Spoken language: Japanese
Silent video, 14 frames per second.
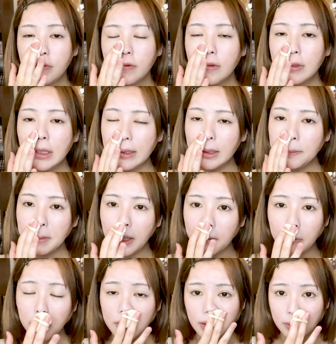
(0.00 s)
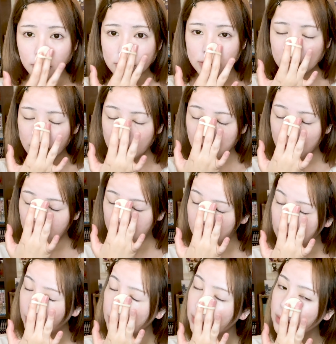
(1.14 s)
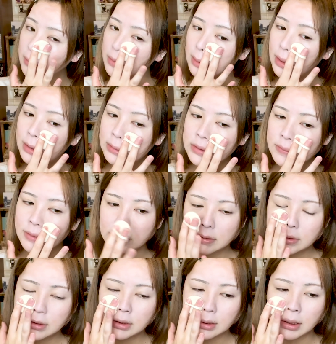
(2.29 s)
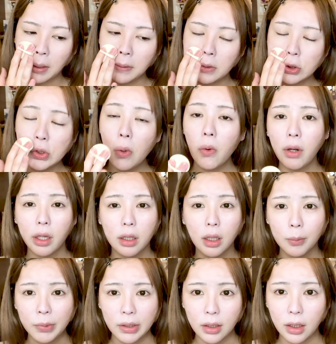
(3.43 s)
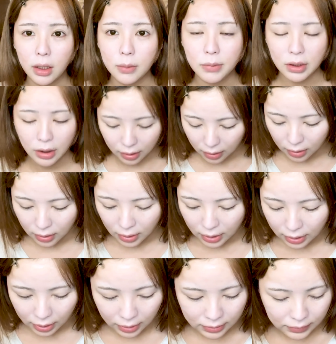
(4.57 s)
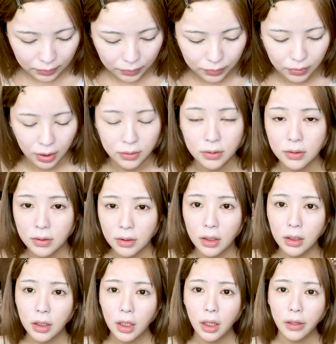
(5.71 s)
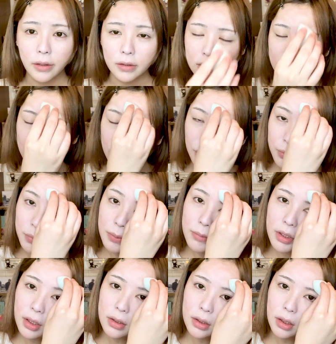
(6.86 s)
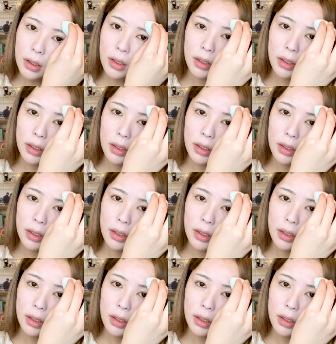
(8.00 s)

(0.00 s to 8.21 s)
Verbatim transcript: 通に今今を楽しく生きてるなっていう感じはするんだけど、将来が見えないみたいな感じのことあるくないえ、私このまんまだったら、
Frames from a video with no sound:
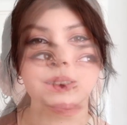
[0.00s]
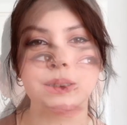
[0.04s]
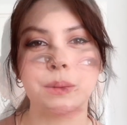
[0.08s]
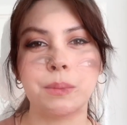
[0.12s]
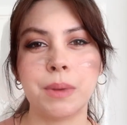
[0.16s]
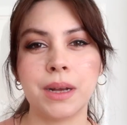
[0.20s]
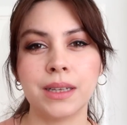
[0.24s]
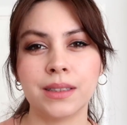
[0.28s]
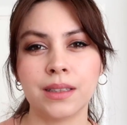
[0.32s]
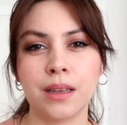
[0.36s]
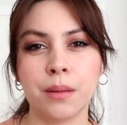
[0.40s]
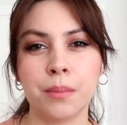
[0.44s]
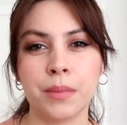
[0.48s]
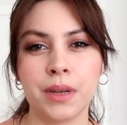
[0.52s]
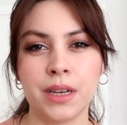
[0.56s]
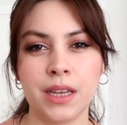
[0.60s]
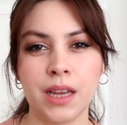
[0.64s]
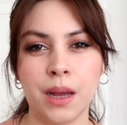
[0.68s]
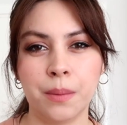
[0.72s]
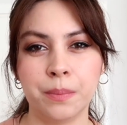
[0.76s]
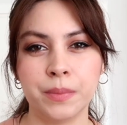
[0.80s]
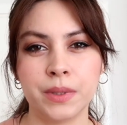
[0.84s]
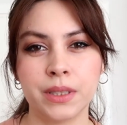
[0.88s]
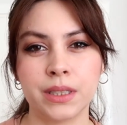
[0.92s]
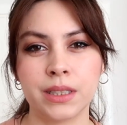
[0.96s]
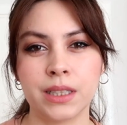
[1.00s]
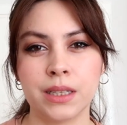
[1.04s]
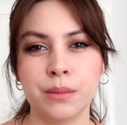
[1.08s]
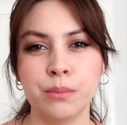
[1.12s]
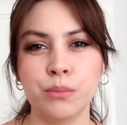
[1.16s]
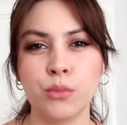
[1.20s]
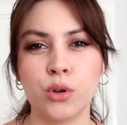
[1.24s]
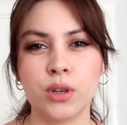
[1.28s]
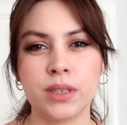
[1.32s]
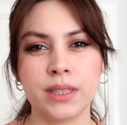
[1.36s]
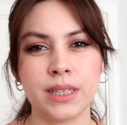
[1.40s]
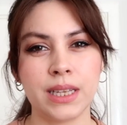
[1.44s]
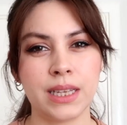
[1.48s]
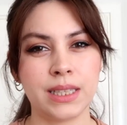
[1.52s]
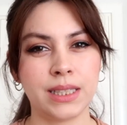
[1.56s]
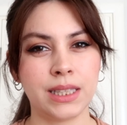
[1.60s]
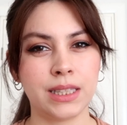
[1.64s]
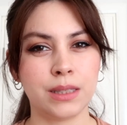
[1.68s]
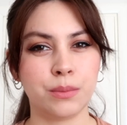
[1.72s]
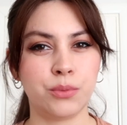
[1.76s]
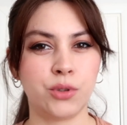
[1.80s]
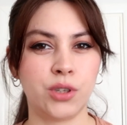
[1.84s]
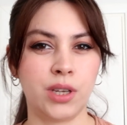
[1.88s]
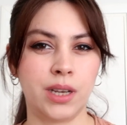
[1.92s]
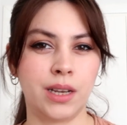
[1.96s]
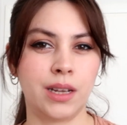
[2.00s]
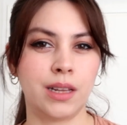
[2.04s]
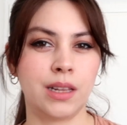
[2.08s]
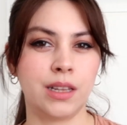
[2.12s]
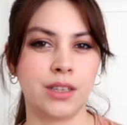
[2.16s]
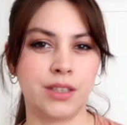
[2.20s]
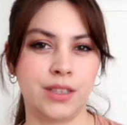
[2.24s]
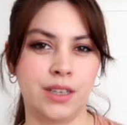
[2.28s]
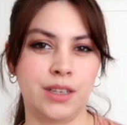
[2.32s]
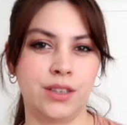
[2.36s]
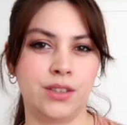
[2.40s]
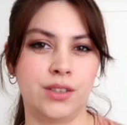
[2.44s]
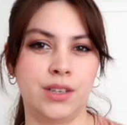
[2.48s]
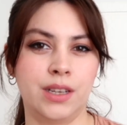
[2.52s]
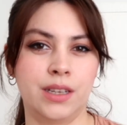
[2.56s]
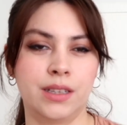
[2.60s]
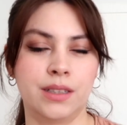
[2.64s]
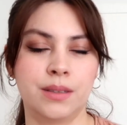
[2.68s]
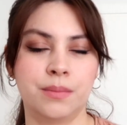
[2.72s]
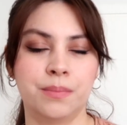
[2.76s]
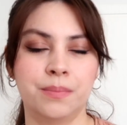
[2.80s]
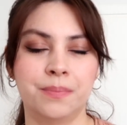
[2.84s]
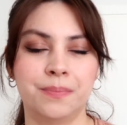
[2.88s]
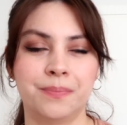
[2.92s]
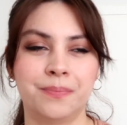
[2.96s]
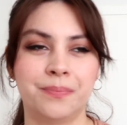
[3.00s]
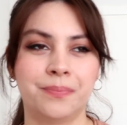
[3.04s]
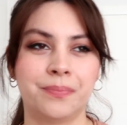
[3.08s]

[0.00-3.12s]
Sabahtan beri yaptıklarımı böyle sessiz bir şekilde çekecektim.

> _Problem to work on_
Exactly reproduce each record, leaving out any pictures.

> _Problem solution_
Spoken language: Japanese
Silent video, 14 frames per second.
(0.00 s)
(1.14 s)
(2.29 s)
(3.43 s)
(4.57 s)
(5.71 s)
(6.86 s)
(8.00 s)

(0.00 s to 8.21 s)
Verbatim transcript: 通に今今を楽しく生きてるなっていう感じはするんだけど、将来が見えないみたいな感じのことあるくないえ、私このまんまだったら、
Frames from a video with no sound:
[0.00s]
[0.04s]
[0.08s]
[0.12s]
[0.16s]
[0.20s]
[0.24s]
[0.28s]
[0.32s]
[0.36s]
[0.40s]
[0.44s]
[0.48s]
[0.52s]
[0.56s]
[0.60s]
[0.64s]
[0.68s]
[0.72s]
[0.76s]
[0.80s]
[0.84s]
[0.88s]
[0.92s]
[0.96s]
[1.00s]
[1.04s]
[1.08s]
[1.12s]
[1.16s]
[1.20s]
[1.24s]
[1.28s]
[1.32s]
[1.36s]
[1.40s]
[1.44s]
[1.48s]
[1.52s]
[1.56s]
[1.60s]
[1.64s]
[1.68s]
[1.72s]
[1.76s]
[1.80s]
[1.84s]
[1.88s]
[1.92s]
[1.96s]
[2.00s]
[2.04s]
[2.08s]
[2.12s]
[2.16s]
[2.20s]
[2.24s]
[2.28s]
[2.32s]
[2.36s]
[2.40s]
[2.44s]
[2.48s]
[2.52s]
[2.56s]
[2.60s]
[2.64s]
[2.68s]
[2.72s]
[2.76s]
[2.80s]
[2.84s]
[2.88s]
[2.92s]
[2.96s]
[3.00s]
[3.04s]
[3.08s]

[0.00-3.12s]
Sabahtan beri yaptıklarımı böyle sessiz bir şekilde çekecektim.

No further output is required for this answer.